No, it means if you make noise, your bogus patent gets the approval. Then a bunch of poor suckers get to spend everything they have in court reversing the bad decision.
That kinda goes against your whole "they rubber stamp patents blindly" rant earlier, then.
Keep in mind, the rejections include a big pile of some idiot patenting something that came and went before he was born but he's totally convinced nobody ever thought of it before because he packs the bearings with cat hair plus the ones that are just a vague thought with no reduction to practice at all. That and a pile of zero point energy anti-gravity whoosiewhatsises.
If not, how do you explain this?
I explain that as Slashdot's usual practice of paraphrasing an invention by describing it in known terms, forgetting that 10 seconds ago they just paraphrased the invention, and angrily complaining that the known terms are the invention and that therefore it's old. An article about a patent on the transmission of the Tesla Roadster would probably be "Inventor claims to have patented the Model T plus AA batteries! USPTO insane!"
In your example, the patent claim is:
1. A computer-implemented method comprising:
selecting a file having a path name in a distributed file system, wherein the file is divided into a plurality of chunks that are distributed among a plurality of servers, wherein each chunk has a modification time indicating when the chunk was last modified, and wherein at least two of the modification times are different;
identifying a user profile associated with the file;
determining a memory space storage quota usage for the user profile;
deriving a file time to live for the file from the path name;
determining a weighted file time to live for the file by reducing the file time to live by an offset, where the offset is determined by multiplying the file time to live by a percentage of memory space storage quota used by the user profile;
selecting a latest modification time from the modification times of the plurality of chunks;
determining that an elapsed time based on the latest modification time is equal to or exceeds the weighted file time to live; and
deleting all of the chunks of the file responsive to the determining.

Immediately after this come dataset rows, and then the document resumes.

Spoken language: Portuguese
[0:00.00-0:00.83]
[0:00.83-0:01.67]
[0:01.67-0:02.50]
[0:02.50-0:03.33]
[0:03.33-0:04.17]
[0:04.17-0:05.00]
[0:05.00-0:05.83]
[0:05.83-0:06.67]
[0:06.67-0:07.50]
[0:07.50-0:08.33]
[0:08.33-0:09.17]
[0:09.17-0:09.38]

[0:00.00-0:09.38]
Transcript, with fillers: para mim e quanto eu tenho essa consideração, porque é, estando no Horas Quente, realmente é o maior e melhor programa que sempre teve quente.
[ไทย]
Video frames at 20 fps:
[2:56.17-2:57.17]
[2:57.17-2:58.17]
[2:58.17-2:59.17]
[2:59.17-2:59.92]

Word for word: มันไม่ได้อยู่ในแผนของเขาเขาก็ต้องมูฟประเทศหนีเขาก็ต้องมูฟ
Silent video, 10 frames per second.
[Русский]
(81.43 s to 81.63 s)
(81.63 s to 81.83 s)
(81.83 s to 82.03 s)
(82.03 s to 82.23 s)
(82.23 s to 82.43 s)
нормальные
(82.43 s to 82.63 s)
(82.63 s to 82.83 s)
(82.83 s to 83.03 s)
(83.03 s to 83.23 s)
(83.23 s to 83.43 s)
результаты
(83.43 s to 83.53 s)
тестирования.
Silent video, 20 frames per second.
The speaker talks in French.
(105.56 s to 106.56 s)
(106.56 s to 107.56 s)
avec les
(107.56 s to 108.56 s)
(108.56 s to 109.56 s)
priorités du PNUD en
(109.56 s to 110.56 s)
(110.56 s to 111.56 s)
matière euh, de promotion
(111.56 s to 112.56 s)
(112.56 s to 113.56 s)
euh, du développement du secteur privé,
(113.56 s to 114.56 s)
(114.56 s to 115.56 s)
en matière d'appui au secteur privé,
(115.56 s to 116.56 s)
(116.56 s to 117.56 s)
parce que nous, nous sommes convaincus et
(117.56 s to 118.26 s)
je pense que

Without needing to go into all of the ways it's different from a simple "expiration date" metadata field, we can simply look at the first step - the file is divided into a bunch of chunks, and they have different modification times. Under the old system, do you delete some of the chunks before deleting others, because they weren't modified? That's bad. There's also that whole weighted file time to live based on storage quotas. Expiration date metadata doesn't even touch that.
So, how do I explain it? Bad Slashdot article, and the patent is certainly valid over what the article thinks is anticipatory prior art. Maybe there's other art out there, but that one sure as shiat ain't it.